# [Task item]
All of the data is to be printed exactly, though the images must be left off.
= = = = = = =
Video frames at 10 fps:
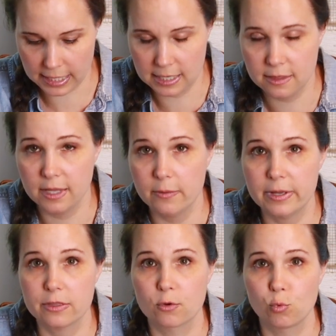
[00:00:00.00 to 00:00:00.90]
Anything
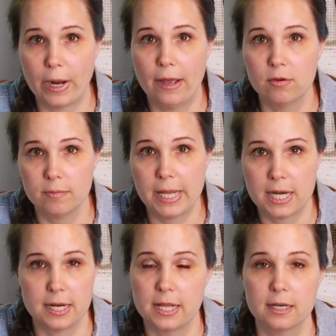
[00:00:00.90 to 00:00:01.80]
with ground meat
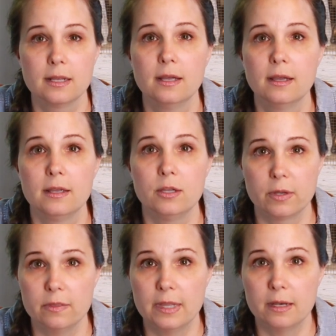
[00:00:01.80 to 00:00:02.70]
in it, you
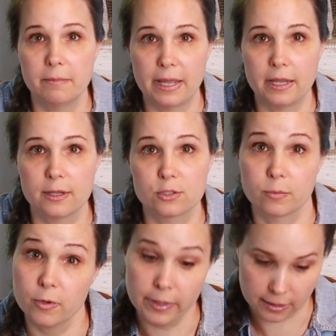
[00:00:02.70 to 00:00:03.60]
can then make
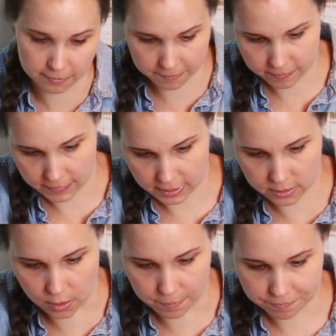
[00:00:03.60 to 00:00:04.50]
super quick.
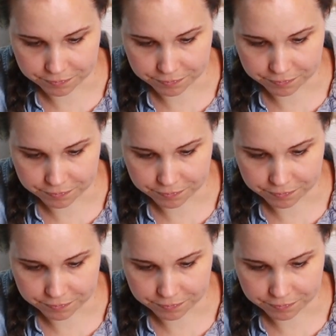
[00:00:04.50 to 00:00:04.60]
So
= = = = = = =
# [Result]
Video frames at 10 fps:
[00:00:00.00 to 00:00:00.90]
Anything
[00:00:00.90 to 00:00:01.80]
with ground meat
[00:00:01.80 to 00:00:02.70]
in it, you
[00:00:02.70 to 00:00:03.60]
can then make
[00:00:03.60 to 00:00:04.50]
super quick.
[00:00:04.50 to 00:00:04.60]
So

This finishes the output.